Fresh out of Drake University with a news-editorial journalism degree, I returned home to Chicago in May 1984, unsure of what kind of career I could have as an open lesbian. My stepfather worked at the Chicago Tribune, and my mom was at the Chicago Defender. They both knew gay journalists, but none were openly so.
My Drake professors warned me it would be a difficult path, as there were just a handful of openly gay journalists in mainstream media. I thought maybe I could work for Ms. Magazine and do typesetting on the side — those Mergenthaler and Compugraphic machines helped me pay my way through college.
Being openly gay in 1984 was a big burden to almost any career. That included highly visible careers in entertainment but also pretty much every job you could name, from dentist to dog catcher, lawyer to mayor. Journalism was a particularly entrenched area where almost everyone kept their private life locked up — except for some incredible pioneers that worked outside the mainstream, including Henry Gerber, Barbara Gittings, Alan Bell and the founders of ONE Magazine, The Ladder, and Vice Versa publications.
That changed a lot in 1990 when the National Lesbian and Gay Journalists Association (now NLGJA: The Association of LGBTQ Journalists) was formed. Not that there are not still many barriers for LGBTQ+ journalists today.
But my career started six years before NLGJA. So my path was severely restricted — if I wanted to live authentically and openly.
Fortunately, my mom also knew a gay newspaper in Chicago, GayLife, and I secured an interview as an entry-level reporter.
I walked into the small office, sandwiched between the Gold Coast men’s leather bar and the Man’s Country bathhouse. I met Chuck Renslow, the owner, and his small team of primarily gay men running the show. And I knew this could be my life. It would mean running the refrigerator-size typesetting machine, taking photos with my Pentax camera, writing, editing, paste-up, delivering the layout boards to the printer, and even sometimes delivering the weekly papers.
I didn’t know that some of the writers used fake names. I found this out when they would leave, and then let me know their real name in case there was a reference check. They did this so that working for a gay newspaper did not negatively impact their career. GayLife had a parent company name that was safer for resumes.
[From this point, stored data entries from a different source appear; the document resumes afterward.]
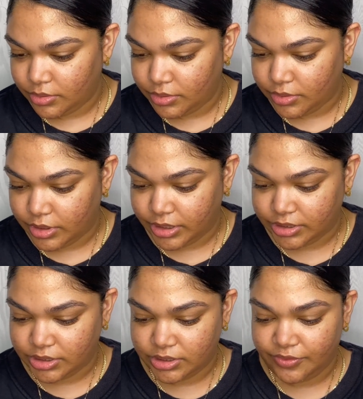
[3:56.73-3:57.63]
this
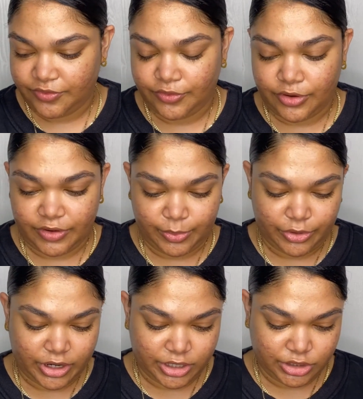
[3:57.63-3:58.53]
Sephora
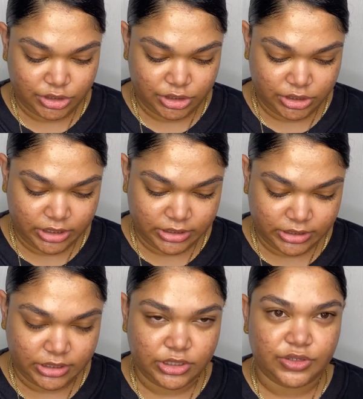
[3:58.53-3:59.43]
brush. This is
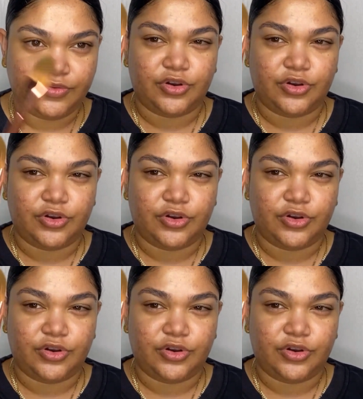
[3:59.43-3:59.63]
the SephoraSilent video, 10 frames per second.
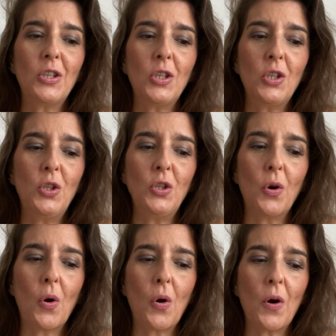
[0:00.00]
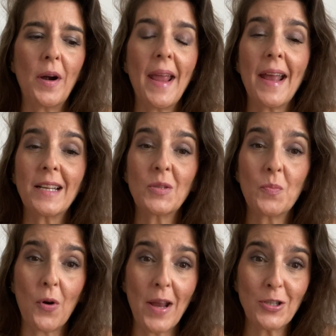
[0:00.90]
your
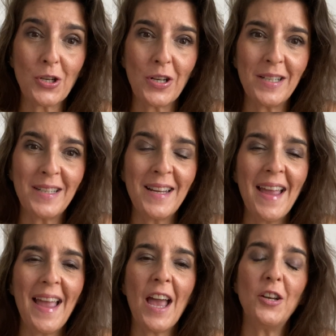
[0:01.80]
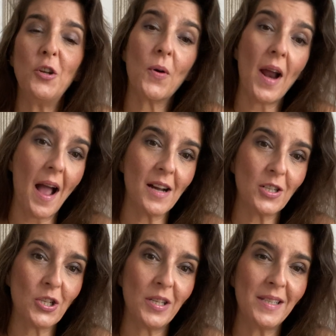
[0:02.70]
expression and your
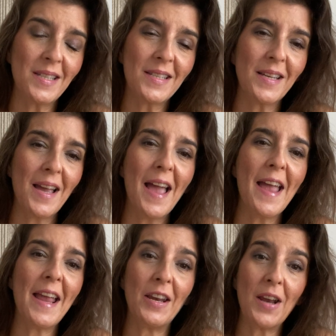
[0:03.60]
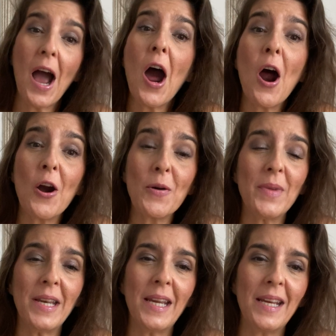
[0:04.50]
actions in
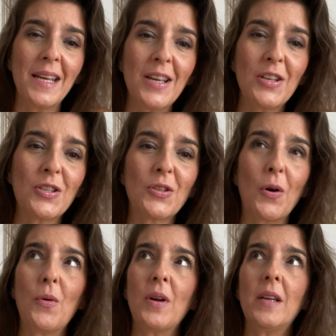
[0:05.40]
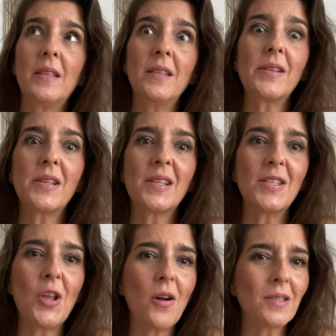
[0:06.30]
harmony. So this is
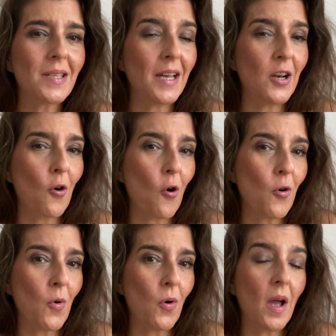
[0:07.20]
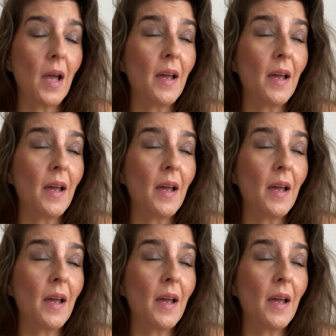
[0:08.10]
not a normal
I did jump right into this work — covering the very early impact of HIV/AIDS, the fight for the city’s gay-rights ordinance, serial killers, drag shows, leather contests, sporting events, political candidates, choral events, protests, and much more.
Mostly, though, the hardest work was about death and dying. AIDS was very new to the city then. It impacted the east and west coasts first. Chicago knew what was coming, and not everyone wanted to hear that news, even in the gay community.
I knew from that early age that I was in the middle of a war inside a country that denied anything was wrong. We had a country and a president that didn’t care about homosexuals, hemophiliacs and Haitians dying at pandemic rates.
So it was up to the national gay press to do this work. It was vital to interview the living and pay tribute to those who died. Many were only slightly older than I was. It was an incredible honor to have these people trust me with their words and images — some just days before they died. Many of those photos are still seared in my mind today. It is really what has continued to motivate me nearly four decades later.
The other part of the struggle in the gay press in the 1980s, and the LGBTQ+ press today, has been simply continuing to exist. We have lost many great newspapers over the decades. In the beginning, it was because advertisers avoided the gay press. Now it's more about the changes hurting media overall. Some longtime legacy papers have survived, and newer websites have popped up to do this work.
But the struggle is real, and we are losing many critical outlets to continue documenting this community, even while we face a nationwide backlash on LGBTQ+ rights. One solution to that is the formation of News Is Out, a collaborative of six legacy LGBTQ+ media. We’re trying to find new funding streams to help fund the journalism our community needs.
I left GayLife in 1985 to be a co-founder of Windy City Times and later founded other media outlets. I did it all to better document the diverse communities inside the LGBTQ+ umbrella.
All I have ever wanted to do was tell the stories others can’t or won’t. And to document a community, one person at a time.
Note: A portion of this column was based on Baim’s remarks made while receiving a Lifetime Achievement Award Nov. 11, 2022, from the Chicago Journalists Association.
Tracy Baim is co-founder of Windy City Times and other Chicago-area LGBTQ+ media, including Outlines, BLACKlines, En La Vida and Nightlines. She is the author or co-author of 13 books, including Gay Press, Gay Power: The Growth of LGBT Community Newspapers in America. She is also the producer of four films and has won numerous local and national journalism awards. Baim has been the publisher of the Chicago Reader since 2018.